For Research Use Only. Not for use in diagnostic procedures. Not for resale without express authorization.
CEA (Carcino Embryonic Antigen, CD66e) is synthesized during development in the fetal gut, and re-expressed in increased amounts in intestinal carcinomas and several other tumors. CEA is a member of carcinoembryonic antigens, immunoglobulin supergene family and consists of a single N domain (structural homology to the immunoglobulin variable) and six immunoglobulin constant-like A (A1, A2, A3) and B domains (B1, B2, B3).
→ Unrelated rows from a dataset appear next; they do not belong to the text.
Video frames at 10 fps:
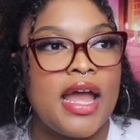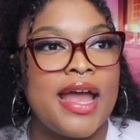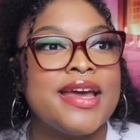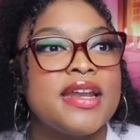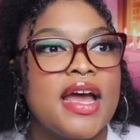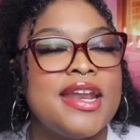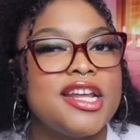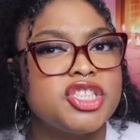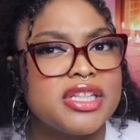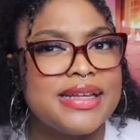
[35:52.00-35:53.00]
And
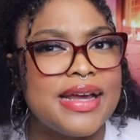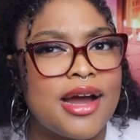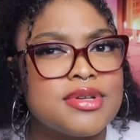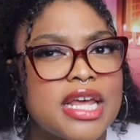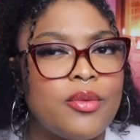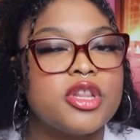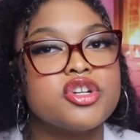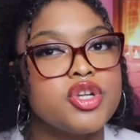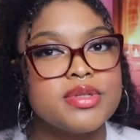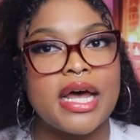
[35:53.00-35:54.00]
initially I was like, well,
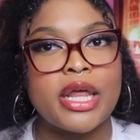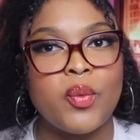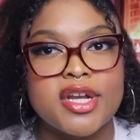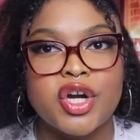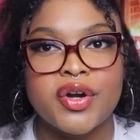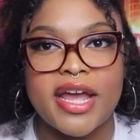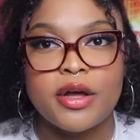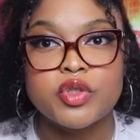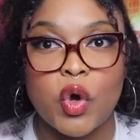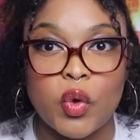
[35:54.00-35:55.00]
there's no telling what
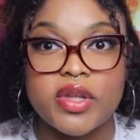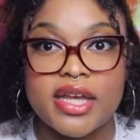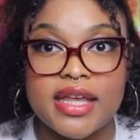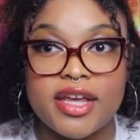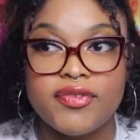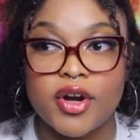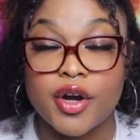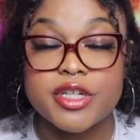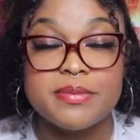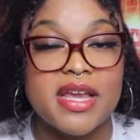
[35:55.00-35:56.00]
Darnell told Nikki for
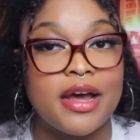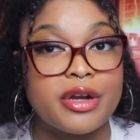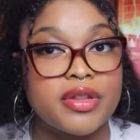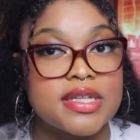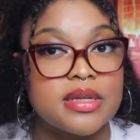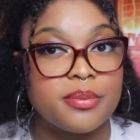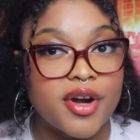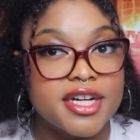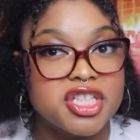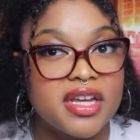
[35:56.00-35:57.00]
her to be under this
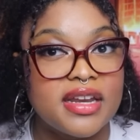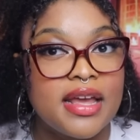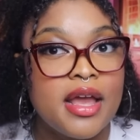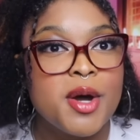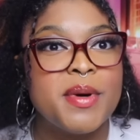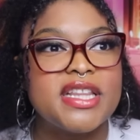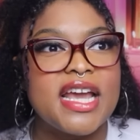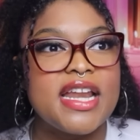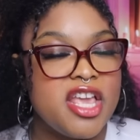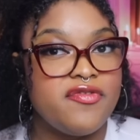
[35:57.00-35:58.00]
impression. But
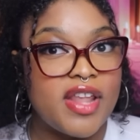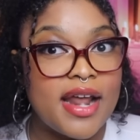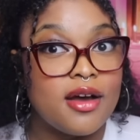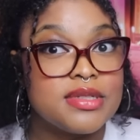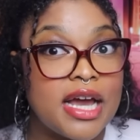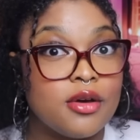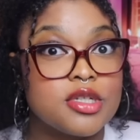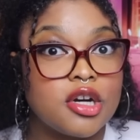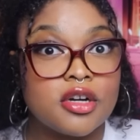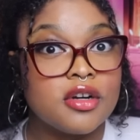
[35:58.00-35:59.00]
then he flat out
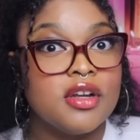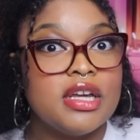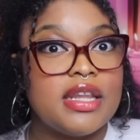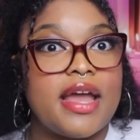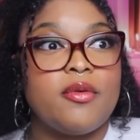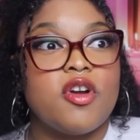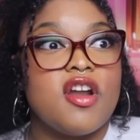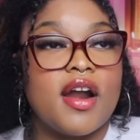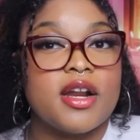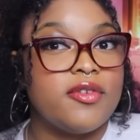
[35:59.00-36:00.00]
tells her, like, we're
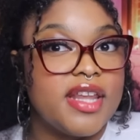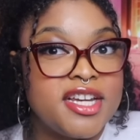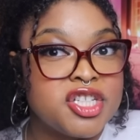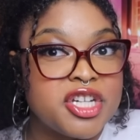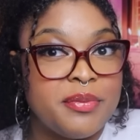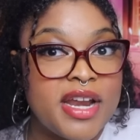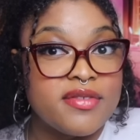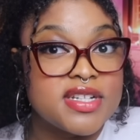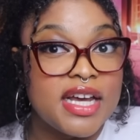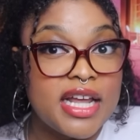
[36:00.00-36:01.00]
not in a relationship. We
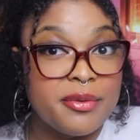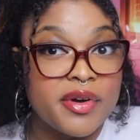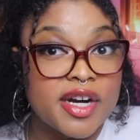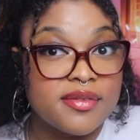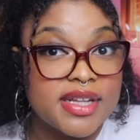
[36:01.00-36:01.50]
never said that we were in a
Antibodies to CEA are useful in identifying the origin of various metastatic adenocarcinomas and in distinguishing pulmonary adenocarcinomas (60 to 70% are CEA+) from pleural mesotheliomas (rarely or weakly CEA+). CEA is a member of a large family of glycoproteins, a useful tumor marker for adenocarcinoma, and found in adenocarcinomas of endodermally derived digestive system epithelium and fetal colon. Two subgroups of the CEA family, the CEA cell adhesion molecules and the pregnancy-specific glycoproteins, are located within a 1.2 Mb cluster on the long arm of chromosome 19. Eleven pseudogenes of the CEA cell adhesion molecule subgroup are also found in the cluster. CEA was originally described in bile ducts of liver as biliary glycoprotein. Subsequently, CEA was found to be a cell-cell adhesion molecule detected on leukocytes, epithelia, and endothelia. The encoded protein mediates cell adhesion via homophilic as well as heterophilic binding to other proteins of the subgroup. Multiple cellular activities have been attributed to the encoded protein, including roles in the differentiation and arrangement of tissue three-dimensional structure, angiogenesis, apoptosis, tumor suppression, metastasis, and the modulation of innate and adaptive immune responses. Multiple transcript variants encoding different isoforms have been reported, but the full-length nature of all variants has not been defined.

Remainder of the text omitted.